EXERCISE REQUIREMENTS | The data below contains pictures, which are to be skipped; the lines starting at the line with "(0.00 s to 0.95 s)" and ending at the line with "Transcript: obviously she's" are to be output exactly, both ends included.

Segment Start: THE DATA

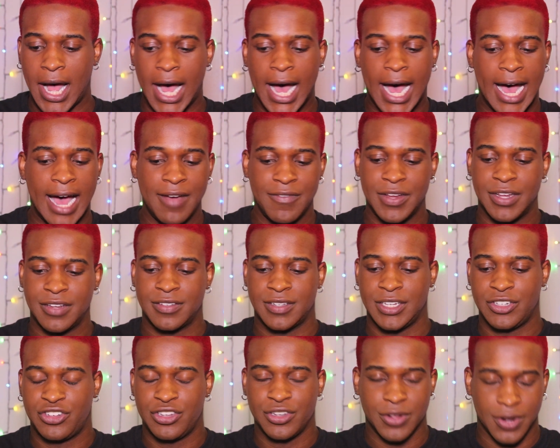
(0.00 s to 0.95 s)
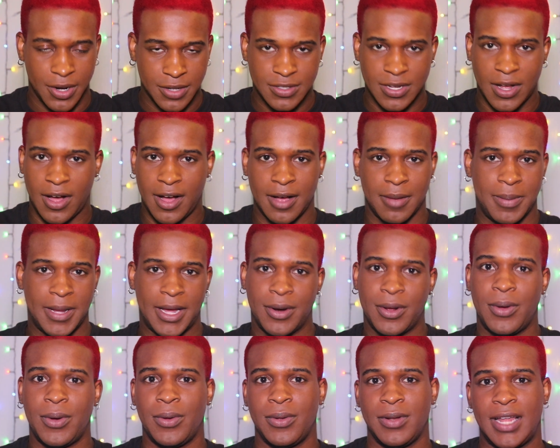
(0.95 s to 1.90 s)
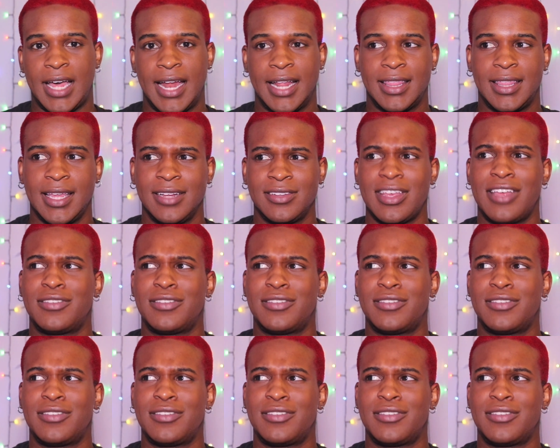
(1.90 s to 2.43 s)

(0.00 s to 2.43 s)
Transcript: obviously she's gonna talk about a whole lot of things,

Segment End: THE DATA
Segment Start: THE DATA

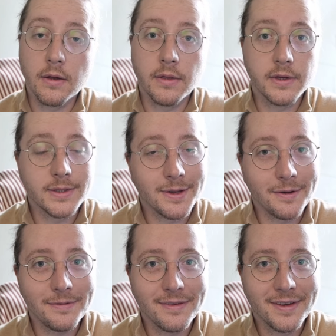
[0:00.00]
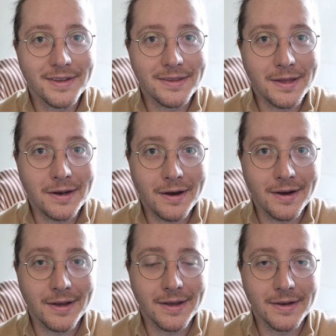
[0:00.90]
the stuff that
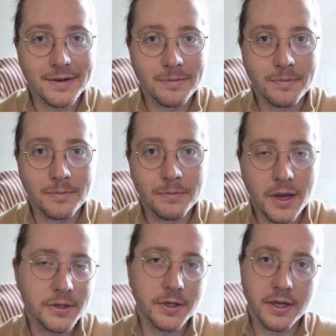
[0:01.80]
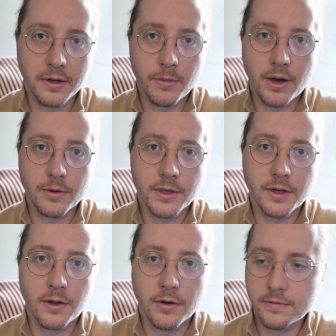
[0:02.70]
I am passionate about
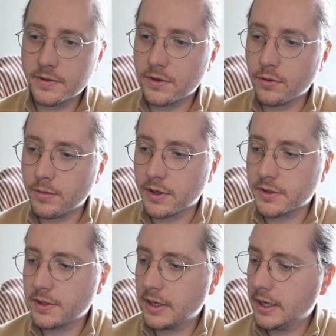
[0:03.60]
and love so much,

Segment End: THE DATA

EXPECTED OUTPUT |
(0.00 s to 0.95 s)
(0.95 s to 1.90 s)
(1.90 s to 2.43 s)

(0.00 s to 2.43 s)
Transcript: obviously she's gonna talk about a whole lot of things,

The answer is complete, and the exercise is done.